■ **AIM OF THE EXERCISE**
Could you give the entries back exactly as they stand, minus any pictures?

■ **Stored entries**
::::

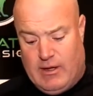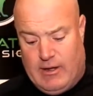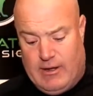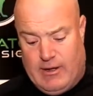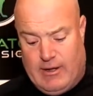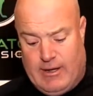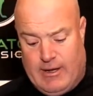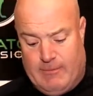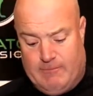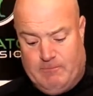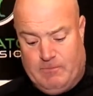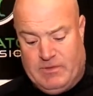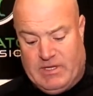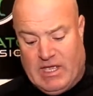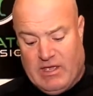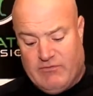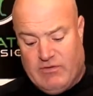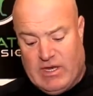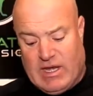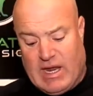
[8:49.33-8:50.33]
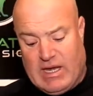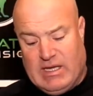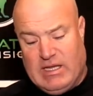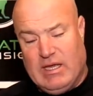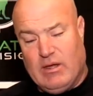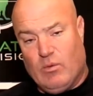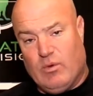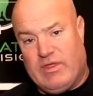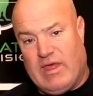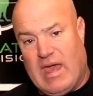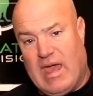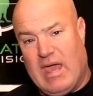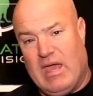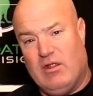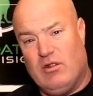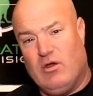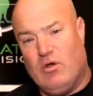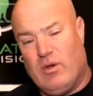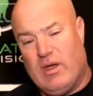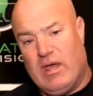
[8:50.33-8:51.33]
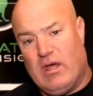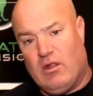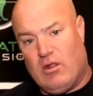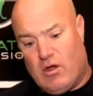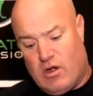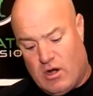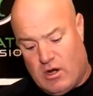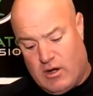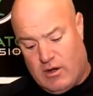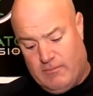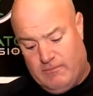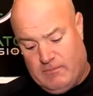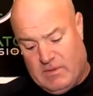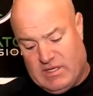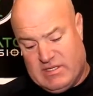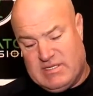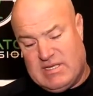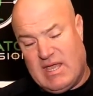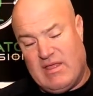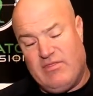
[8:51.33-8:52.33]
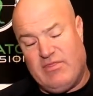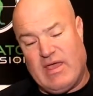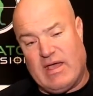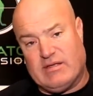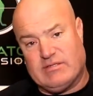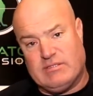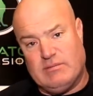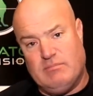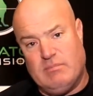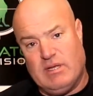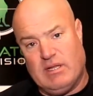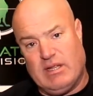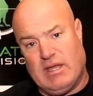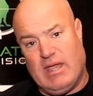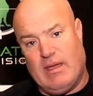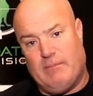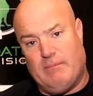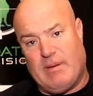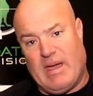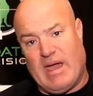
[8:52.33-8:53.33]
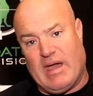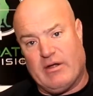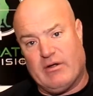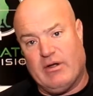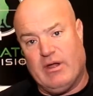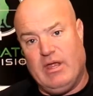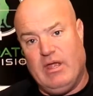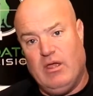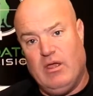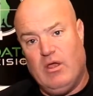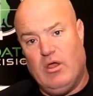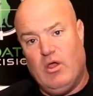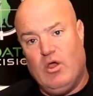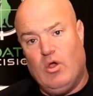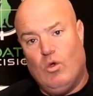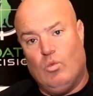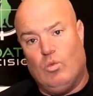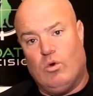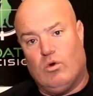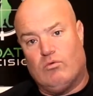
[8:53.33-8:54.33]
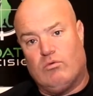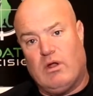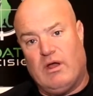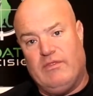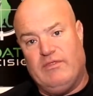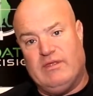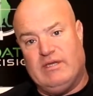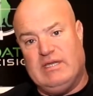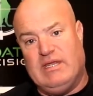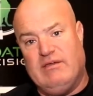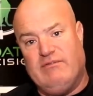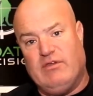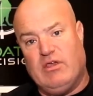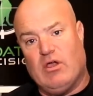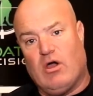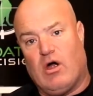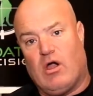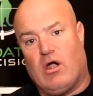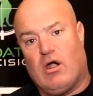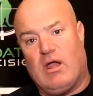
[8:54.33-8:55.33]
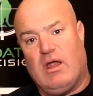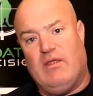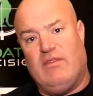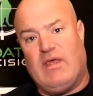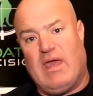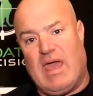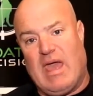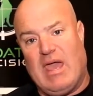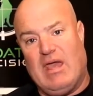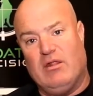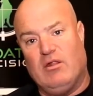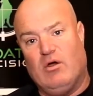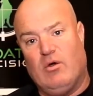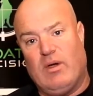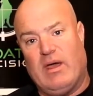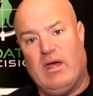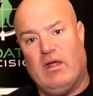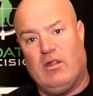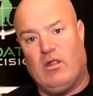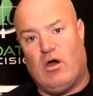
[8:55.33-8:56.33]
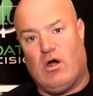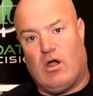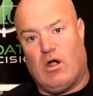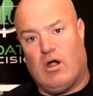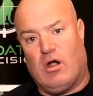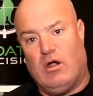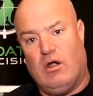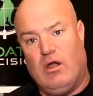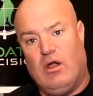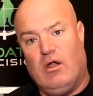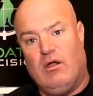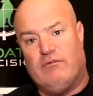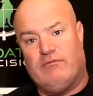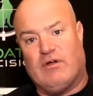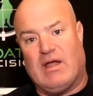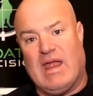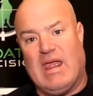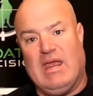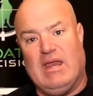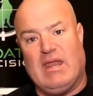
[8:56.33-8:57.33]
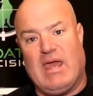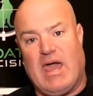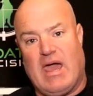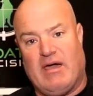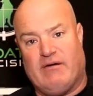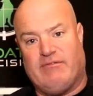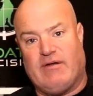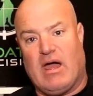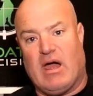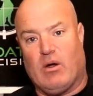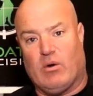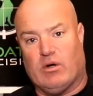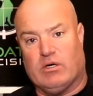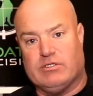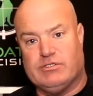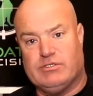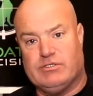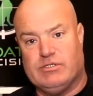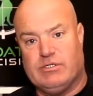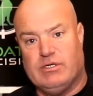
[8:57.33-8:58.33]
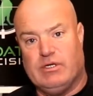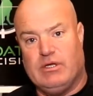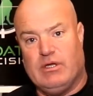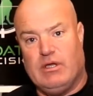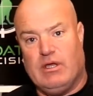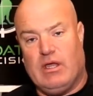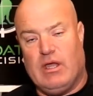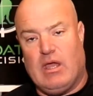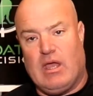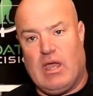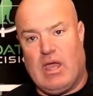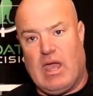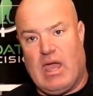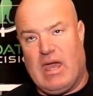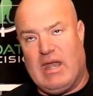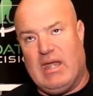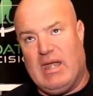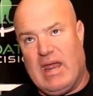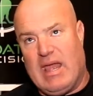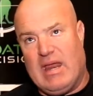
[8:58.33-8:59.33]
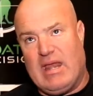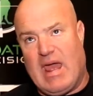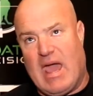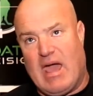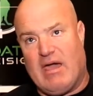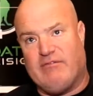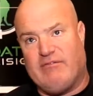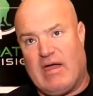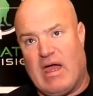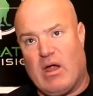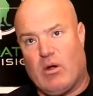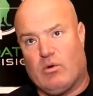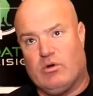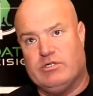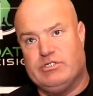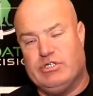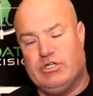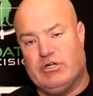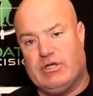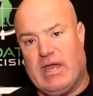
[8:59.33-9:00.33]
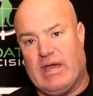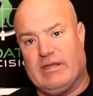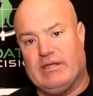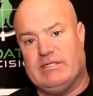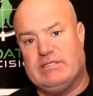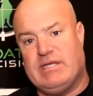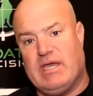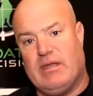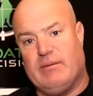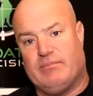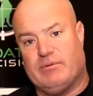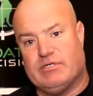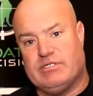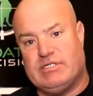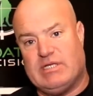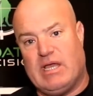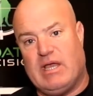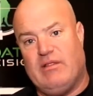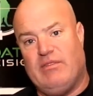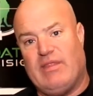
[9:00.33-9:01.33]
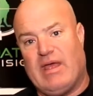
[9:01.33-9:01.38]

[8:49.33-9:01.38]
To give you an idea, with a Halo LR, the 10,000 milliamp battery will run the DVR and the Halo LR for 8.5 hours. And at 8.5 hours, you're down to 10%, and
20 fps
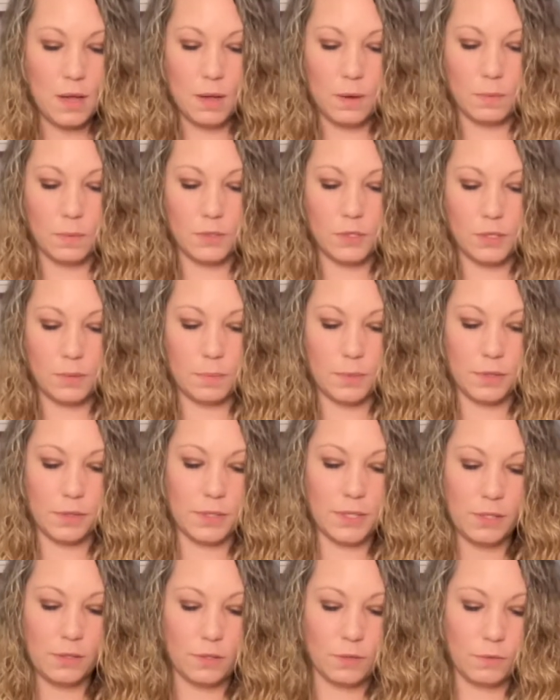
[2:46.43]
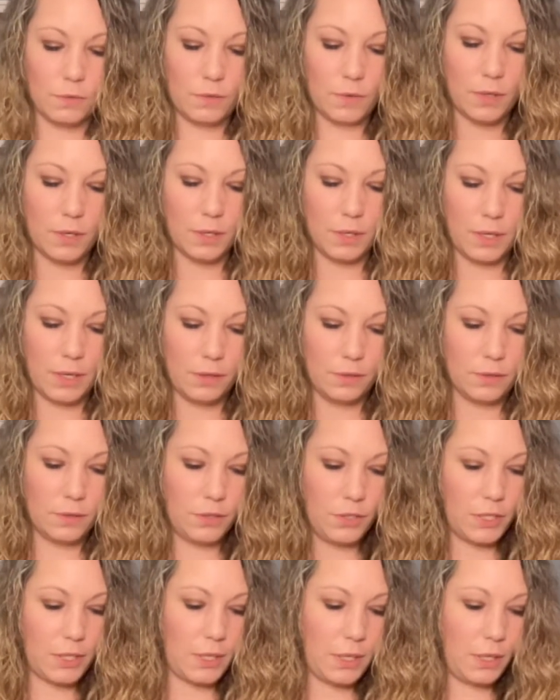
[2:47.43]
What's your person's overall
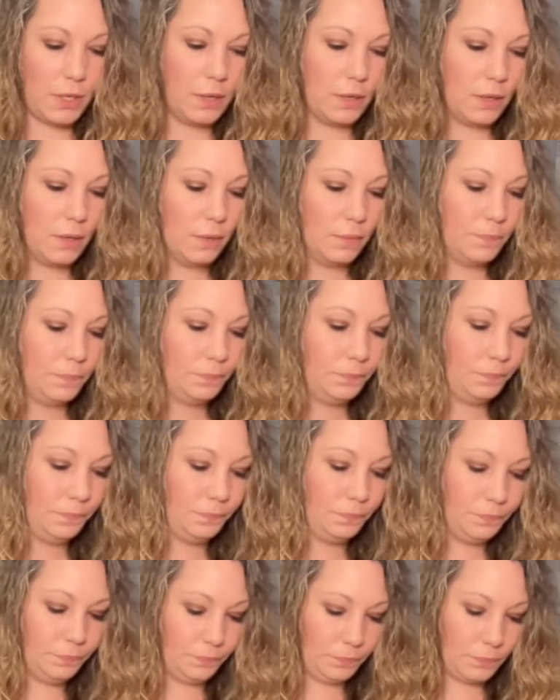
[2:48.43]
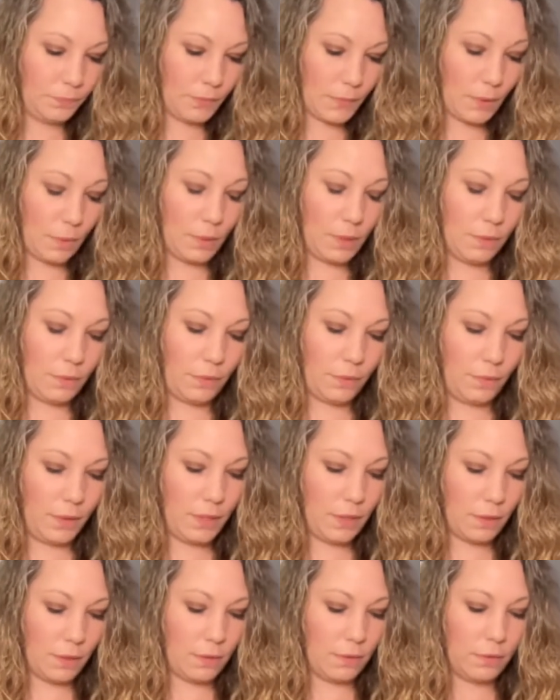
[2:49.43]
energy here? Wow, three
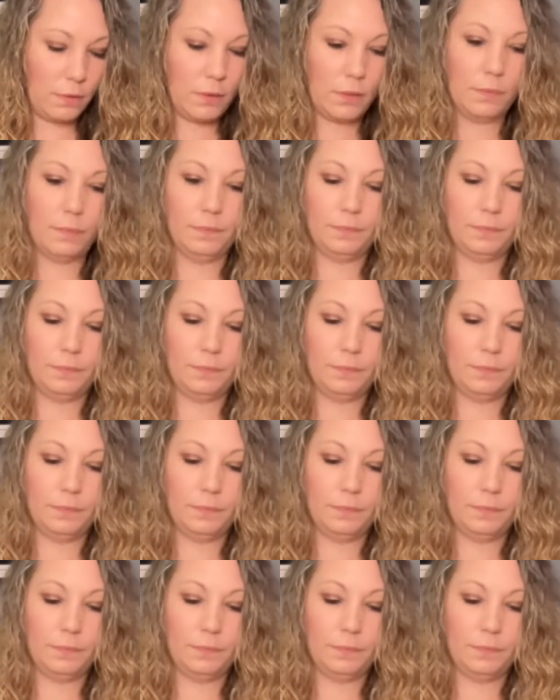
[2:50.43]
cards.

::::

■ **PROBLEM SOLUTION**
[8:49.33-8:50.33]
[8:50.33-8:51.33]
[8:51.33-8:52.33]
[8:52.33-8:53.33]
[8:53.33-8:54.33]
[8:54.33-8:55.33]
[8:55.33-8:56.33]
[8:56.33-8:57.33]
[8:57.33-8:58.33]
[8:58.33-8:59.33]
[8:59.33-9:00.33]
[9:00.33-9:01.33]
[9:01.33-9:01.38]

[8:49.33-9:01.38]
To give you an idea, with a Halo LR, the 10,000 milliamp battery will run the DVR and the Halo LR for 8.5 hours. And at 8.5 hours, you're down to 10%, and
20 fps
[2:46.43]
[2:47.43]
What's your person's overall
[2:48.43]
[2:49.43]
energy here? Wow, three
[2:50.43]
cards.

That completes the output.